[Materials provided]:

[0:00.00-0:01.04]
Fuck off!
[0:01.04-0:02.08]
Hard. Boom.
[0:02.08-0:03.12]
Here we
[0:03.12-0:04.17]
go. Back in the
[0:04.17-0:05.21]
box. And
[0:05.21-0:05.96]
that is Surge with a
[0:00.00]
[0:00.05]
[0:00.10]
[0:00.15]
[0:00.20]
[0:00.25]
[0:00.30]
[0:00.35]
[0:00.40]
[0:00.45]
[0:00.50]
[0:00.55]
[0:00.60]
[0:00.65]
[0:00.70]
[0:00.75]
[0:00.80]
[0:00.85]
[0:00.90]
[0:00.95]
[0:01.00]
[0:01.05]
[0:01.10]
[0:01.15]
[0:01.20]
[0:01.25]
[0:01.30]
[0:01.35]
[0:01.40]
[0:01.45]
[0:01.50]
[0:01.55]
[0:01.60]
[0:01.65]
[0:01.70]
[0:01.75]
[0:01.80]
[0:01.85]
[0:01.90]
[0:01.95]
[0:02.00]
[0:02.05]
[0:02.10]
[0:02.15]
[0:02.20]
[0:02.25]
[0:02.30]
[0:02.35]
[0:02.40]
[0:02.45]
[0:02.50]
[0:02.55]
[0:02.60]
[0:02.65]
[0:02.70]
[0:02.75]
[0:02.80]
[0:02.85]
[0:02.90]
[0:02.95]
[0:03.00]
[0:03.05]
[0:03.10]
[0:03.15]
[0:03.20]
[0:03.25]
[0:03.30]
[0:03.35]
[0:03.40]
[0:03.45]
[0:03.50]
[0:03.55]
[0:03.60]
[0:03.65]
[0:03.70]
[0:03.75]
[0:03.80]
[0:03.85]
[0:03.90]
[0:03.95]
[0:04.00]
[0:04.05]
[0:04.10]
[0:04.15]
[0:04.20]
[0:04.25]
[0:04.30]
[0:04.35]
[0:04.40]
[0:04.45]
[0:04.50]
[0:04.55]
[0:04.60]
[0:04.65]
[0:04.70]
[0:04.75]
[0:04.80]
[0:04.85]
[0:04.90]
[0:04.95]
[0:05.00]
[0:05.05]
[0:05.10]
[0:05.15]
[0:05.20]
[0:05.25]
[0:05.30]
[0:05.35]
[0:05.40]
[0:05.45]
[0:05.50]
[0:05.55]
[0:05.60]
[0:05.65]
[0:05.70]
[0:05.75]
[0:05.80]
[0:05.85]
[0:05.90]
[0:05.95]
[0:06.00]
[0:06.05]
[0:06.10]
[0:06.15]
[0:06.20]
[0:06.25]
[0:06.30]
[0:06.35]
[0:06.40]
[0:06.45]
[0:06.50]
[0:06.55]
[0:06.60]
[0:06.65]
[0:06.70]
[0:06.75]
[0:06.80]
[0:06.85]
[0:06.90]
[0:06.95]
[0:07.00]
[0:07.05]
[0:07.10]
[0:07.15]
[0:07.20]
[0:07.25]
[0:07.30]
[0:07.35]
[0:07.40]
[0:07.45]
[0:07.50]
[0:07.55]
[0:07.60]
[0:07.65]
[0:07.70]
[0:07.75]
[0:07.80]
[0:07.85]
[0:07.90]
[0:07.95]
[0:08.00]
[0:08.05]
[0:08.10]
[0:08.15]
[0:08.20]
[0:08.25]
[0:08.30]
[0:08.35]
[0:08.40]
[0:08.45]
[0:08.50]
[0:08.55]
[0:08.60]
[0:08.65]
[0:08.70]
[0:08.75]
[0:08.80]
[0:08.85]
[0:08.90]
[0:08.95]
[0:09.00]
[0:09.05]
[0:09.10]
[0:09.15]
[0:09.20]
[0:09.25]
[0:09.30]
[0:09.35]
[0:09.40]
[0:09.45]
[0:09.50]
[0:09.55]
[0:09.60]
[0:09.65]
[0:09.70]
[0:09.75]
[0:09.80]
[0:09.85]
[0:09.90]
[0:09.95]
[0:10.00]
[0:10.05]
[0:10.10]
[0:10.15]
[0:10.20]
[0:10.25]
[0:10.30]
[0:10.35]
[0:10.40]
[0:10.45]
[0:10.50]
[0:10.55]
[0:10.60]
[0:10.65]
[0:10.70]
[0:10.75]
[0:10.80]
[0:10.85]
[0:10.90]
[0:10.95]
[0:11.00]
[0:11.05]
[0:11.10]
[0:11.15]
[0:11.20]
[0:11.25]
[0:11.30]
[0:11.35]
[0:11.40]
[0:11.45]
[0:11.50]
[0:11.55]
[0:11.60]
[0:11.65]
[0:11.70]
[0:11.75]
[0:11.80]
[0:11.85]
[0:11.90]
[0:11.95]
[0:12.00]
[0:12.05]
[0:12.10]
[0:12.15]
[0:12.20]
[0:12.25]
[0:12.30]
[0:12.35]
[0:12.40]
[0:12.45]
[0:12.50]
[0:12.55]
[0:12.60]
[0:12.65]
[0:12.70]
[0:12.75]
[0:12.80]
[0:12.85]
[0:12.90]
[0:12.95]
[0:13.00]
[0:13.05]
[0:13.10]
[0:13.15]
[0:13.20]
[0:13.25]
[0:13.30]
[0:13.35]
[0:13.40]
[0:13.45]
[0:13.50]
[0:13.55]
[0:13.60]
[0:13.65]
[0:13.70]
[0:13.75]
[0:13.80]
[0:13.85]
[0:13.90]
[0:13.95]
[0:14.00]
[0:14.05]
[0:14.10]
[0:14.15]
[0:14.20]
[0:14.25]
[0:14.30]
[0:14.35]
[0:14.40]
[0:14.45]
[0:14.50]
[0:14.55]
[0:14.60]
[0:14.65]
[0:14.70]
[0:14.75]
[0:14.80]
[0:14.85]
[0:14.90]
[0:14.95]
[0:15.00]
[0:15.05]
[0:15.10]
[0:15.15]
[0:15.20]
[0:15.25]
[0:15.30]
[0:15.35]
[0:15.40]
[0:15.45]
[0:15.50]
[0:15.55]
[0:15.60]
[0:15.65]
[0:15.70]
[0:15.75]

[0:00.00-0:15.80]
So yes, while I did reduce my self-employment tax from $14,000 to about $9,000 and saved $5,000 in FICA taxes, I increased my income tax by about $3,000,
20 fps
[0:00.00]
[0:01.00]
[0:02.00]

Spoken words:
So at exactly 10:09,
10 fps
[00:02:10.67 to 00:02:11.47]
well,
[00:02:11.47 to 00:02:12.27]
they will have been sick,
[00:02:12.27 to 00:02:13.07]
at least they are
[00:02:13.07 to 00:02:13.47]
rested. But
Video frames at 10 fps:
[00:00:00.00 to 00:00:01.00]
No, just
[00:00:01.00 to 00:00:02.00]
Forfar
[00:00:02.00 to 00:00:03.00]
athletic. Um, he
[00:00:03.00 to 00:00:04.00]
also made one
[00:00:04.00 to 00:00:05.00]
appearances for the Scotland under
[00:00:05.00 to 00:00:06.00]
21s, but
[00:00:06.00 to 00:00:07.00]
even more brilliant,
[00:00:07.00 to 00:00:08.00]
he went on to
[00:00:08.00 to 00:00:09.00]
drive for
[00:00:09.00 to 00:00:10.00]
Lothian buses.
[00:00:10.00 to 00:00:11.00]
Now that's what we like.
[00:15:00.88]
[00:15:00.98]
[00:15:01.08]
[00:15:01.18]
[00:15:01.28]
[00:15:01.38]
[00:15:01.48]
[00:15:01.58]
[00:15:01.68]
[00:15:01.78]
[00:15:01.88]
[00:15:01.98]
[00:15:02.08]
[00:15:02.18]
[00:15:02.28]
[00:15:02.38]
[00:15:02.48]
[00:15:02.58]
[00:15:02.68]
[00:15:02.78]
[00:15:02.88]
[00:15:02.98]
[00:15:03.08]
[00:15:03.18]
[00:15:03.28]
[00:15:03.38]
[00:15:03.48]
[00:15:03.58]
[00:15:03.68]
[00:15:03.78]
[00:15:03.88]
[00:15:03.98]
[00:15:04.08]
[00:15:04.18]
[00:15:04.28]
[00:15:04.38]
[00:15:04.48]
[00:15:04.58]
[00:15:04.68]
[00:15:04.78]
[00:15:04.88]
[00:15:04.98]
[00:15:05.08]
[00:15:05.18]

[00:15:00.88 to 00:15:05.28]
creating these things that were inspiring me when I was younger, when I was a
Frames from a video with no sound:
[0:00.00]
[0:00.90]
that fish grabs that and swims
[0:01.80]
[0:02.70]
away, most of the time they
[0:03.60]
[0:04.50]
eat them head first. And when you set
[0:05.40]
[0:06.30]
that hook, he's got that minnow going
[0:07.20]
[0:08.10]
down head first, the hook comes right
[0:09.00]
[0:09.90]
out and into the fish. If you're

[What is needed]:
Repeat precisely, and with nothing added, every line from the one containing "[00:15:04.68]" to the last line of the listing above.

[Exercise result]:
[00:15:04.68]
[00:15:04.78]
[00:15:04.88]
[00:15:04.98]
[00:15:05.08]
[00:15:05.18]

[00:15:00.88 to 00:15:05.28]
creating these things that were inspiring me when I was younger, when I was a
Frames from a video with no sound:
[0:00.00]
[0:00.90]
that fish grabs that and swims
[0:01.80]
[0:02.70]
away, most of the time they
[0:03.60]
[0:04.50]
eat them head first. And when you set
[0:05.40]
[0:06.30]
that hook, he's got that minnow going
[0:07.20]
[0:08.10]
down head first, the hook comes right
[0:09.00]
[0:09.90]
out and into the fish. If you're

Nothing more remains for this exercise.